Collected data

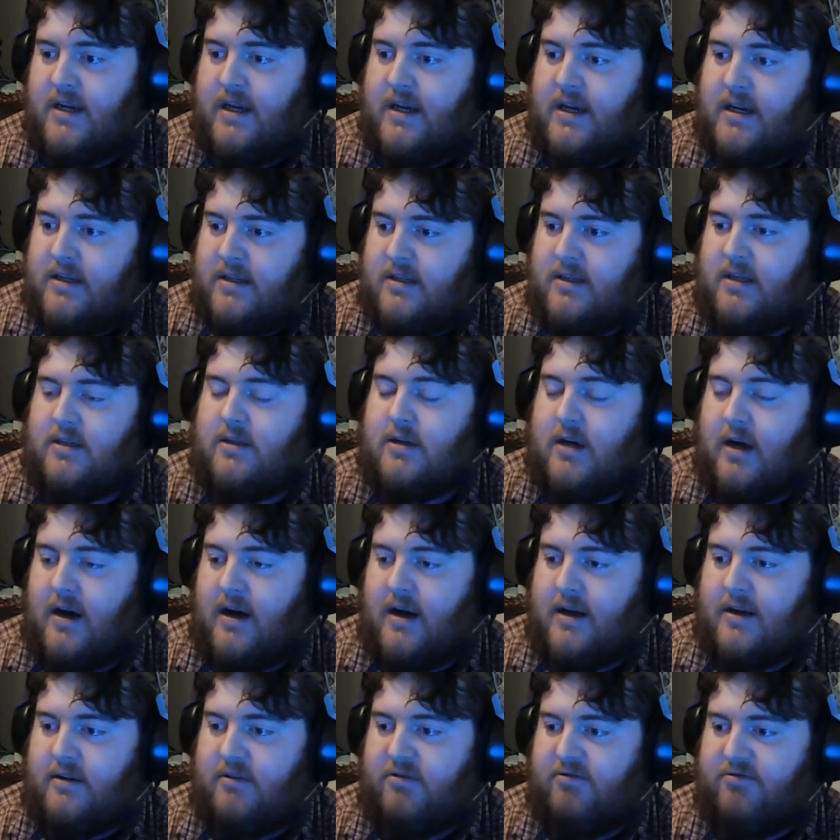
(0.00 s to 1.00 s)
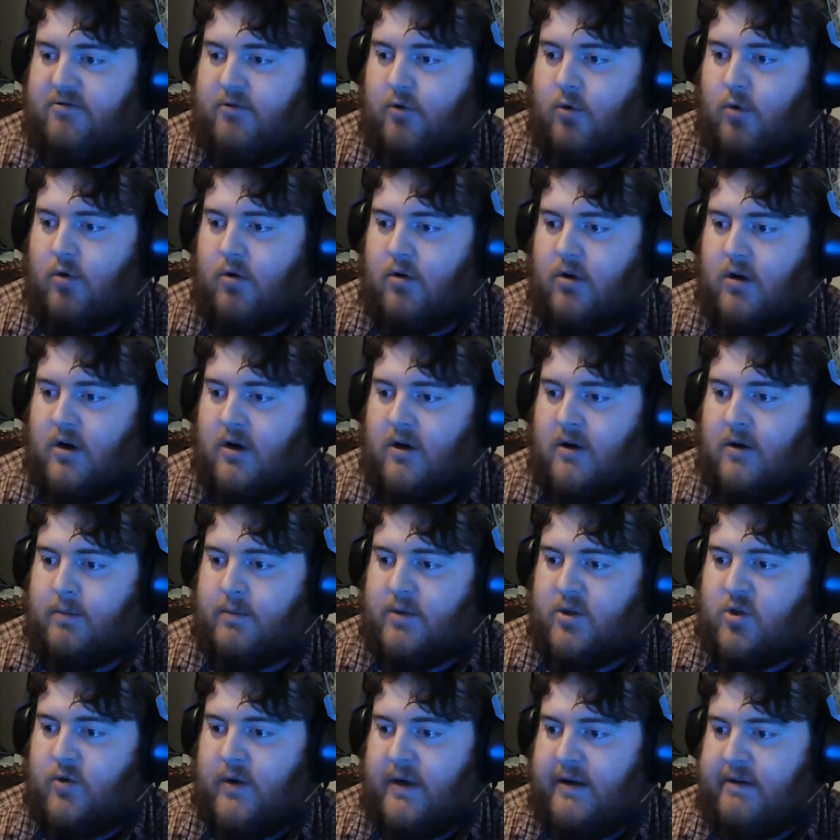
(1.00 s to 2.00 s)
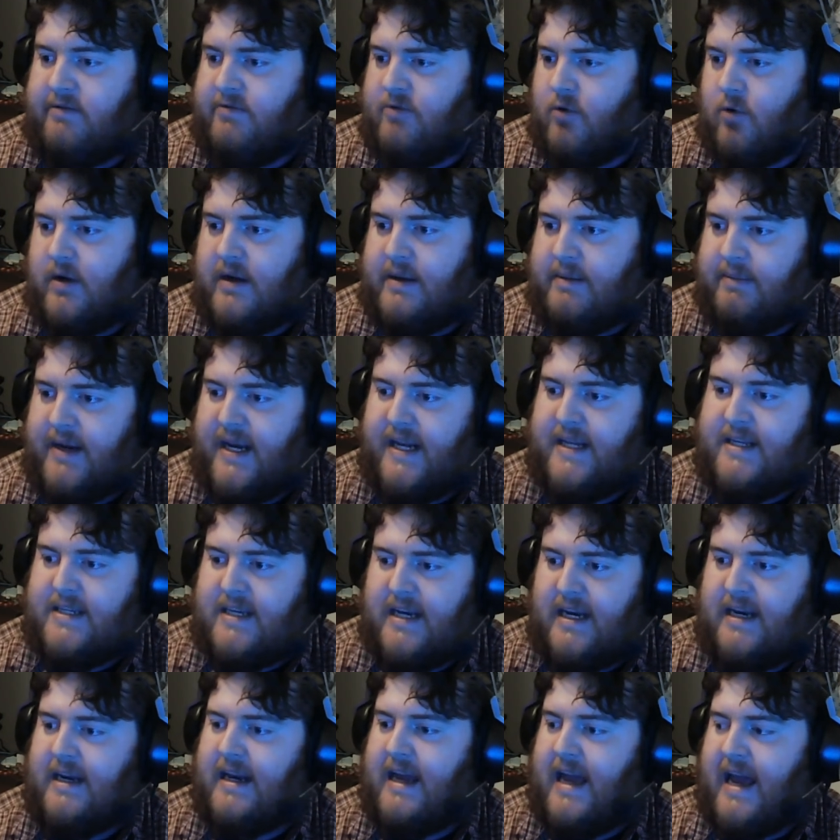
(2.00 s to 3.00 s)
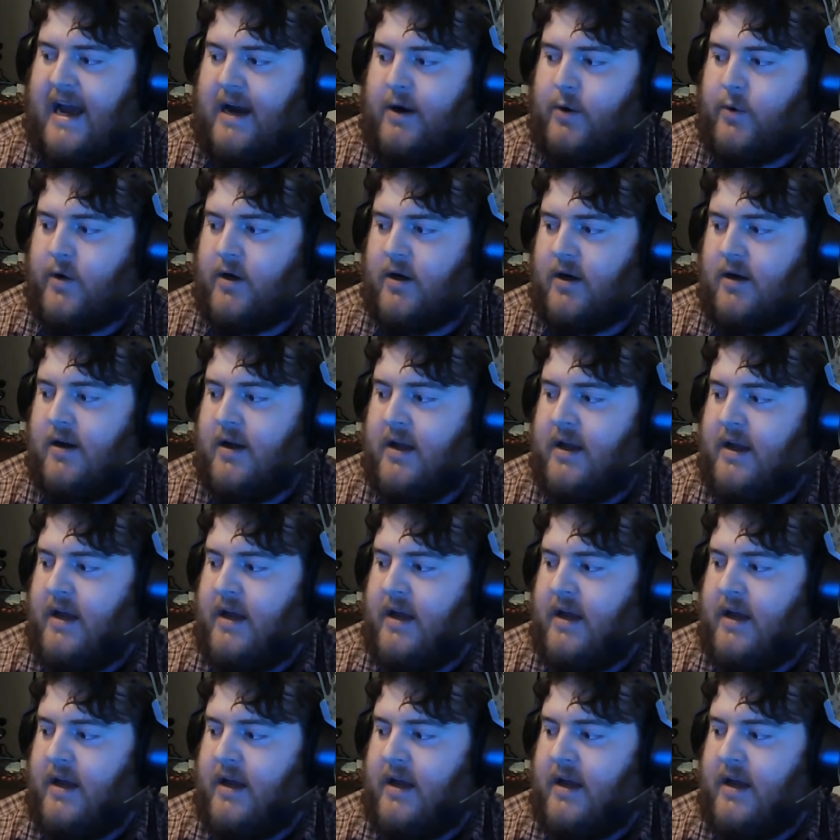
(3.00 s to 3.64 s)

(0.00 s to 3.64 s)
to talk for between 40 minutes and an hour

- **Task prompt**: Only the text of the entries belongs in the answer, copied exactly; the pictures stay out.

- **Result**:
(0.00 s to 1.00 s)
(1.00 s to 2.00 s)
(2.00 s to 3.00 s)
(3.00 s to 3.64 s)

(0.00 s to 3.64 s)
to talk for between 40 minutes and an hour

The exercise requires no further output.